Dites donc, ça ferait un bon slogan n’est-ce pas, « toutes à toile » ! Ho ho, que je suis drôle et spirituel ! Mais en premier, je dois obtenir un brevet, car le processus nous a donné du fil à retordre, c’est le cas de le dire. Mes labos ont finalement réussi après plusieurs tentatives infructueuses, à accoupler une araignée avec un ver à soie. Regardez, je vous ai apporté une petite culotte. (Il sort un ravissant ouvrage de sous sa cape.) Impressionnant n’est-ce pas ? Car vous êtes-vous déjà demandé ce que ça coûte d’avoir une bonne idée ? Peut-être avez-vous un investisseur dans tous vos crétins de patients, non ? Hein ? Je n’ai jamais dit que vous deviez me raconter ses nombreux problèmes de frustré, juste nous mettre en relation.
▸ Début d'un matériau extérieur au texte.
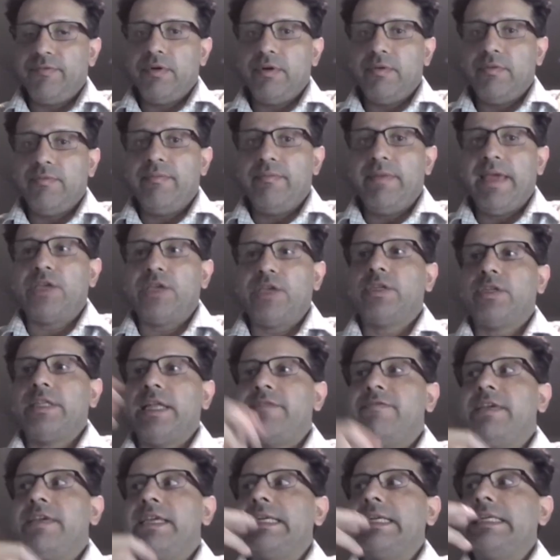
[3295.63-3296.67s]
make sure
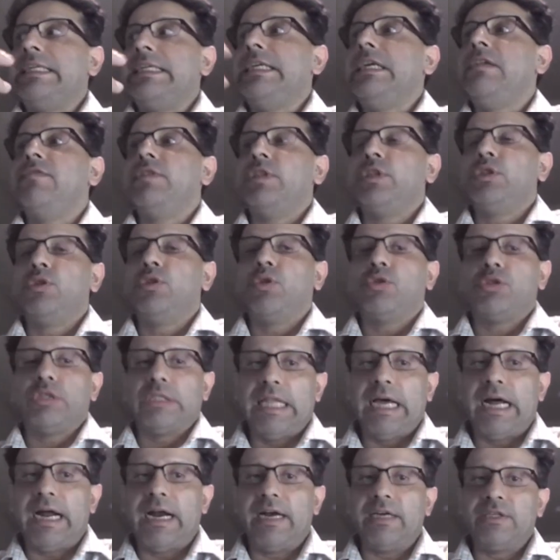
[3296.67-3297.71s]
that we can deal with those
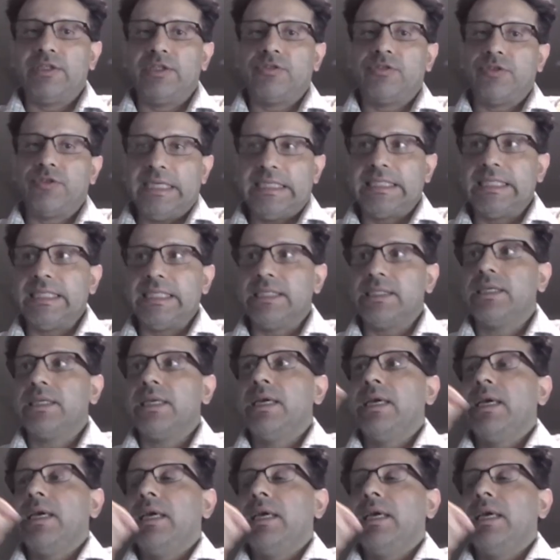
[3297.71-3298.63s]
large traces.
Vous pourriez même ajouter head hunter et marieuse comme cordes à votre arc.
Tous ces patients qui viennent, en pleine instance de divorce ou la libido en berne… Pas la peine de me donner des noms. Sauf si vous soignez une jeune fille qui n’ose pas sauter le p… Comment ça, il n’en est pas question ? Je n’avais même pas fini de poser ma question, c’est très malpoli d’interrompre comme ça à tout bout de champ. Vous lui rendriez service, je réglerais le problème, et vous auriez plus de temps pour vos patients les plus importants, c’est-à dire-moi. Oui, je sais que tous vos patients vous tiennent à cœur, c’est bon pas la peine de radoter. Je trouve que c’est bon aussi de constater que certains sont plus agréables que d’autres, après tout c’est la vérité et vous n’êtes pas obligée de vous les farcir.
À quelle catégorie de patients je pense appartenir ? Pourquoi me retourner une question si évidente ? Je… ben… euh… j’aurais espéré après tous ces ca… (DING DONG) Non ! Pas maintenant ! Il nous reste à trouver un nom pour ma nouvelle collection.
J’ai pensé à Tarantabella, ou Spiderfur, ou Arachnea ou Dentoile ‒ c’est la fusion de dentelle et de toile ‒, cool non ? J’aurais pu demander à mon pote Karl de m’aider à lancer ma collection, je suis sûr que ça lui aurait plu. Lui aussi n’hésitait pas à utiliser la ruse de mannequinat. Pourquoi faut-il que ce soient toujours les meilleurs qui partent ? Même qu’avant de partir, il m’a laissé sa petite minette, toute choupette, et m’a dit d’en prendre bien soin. Quant à moi, je vous laisse cette petite culotte, inutile de protester, il n’y a pas d’âge pour faire dans la dentelle !
Le Diable jette la culotte en direction d’Elizabeth qui s’empresse de la faire disparaître dans un tiroir avant l’arrivée du prochain patient.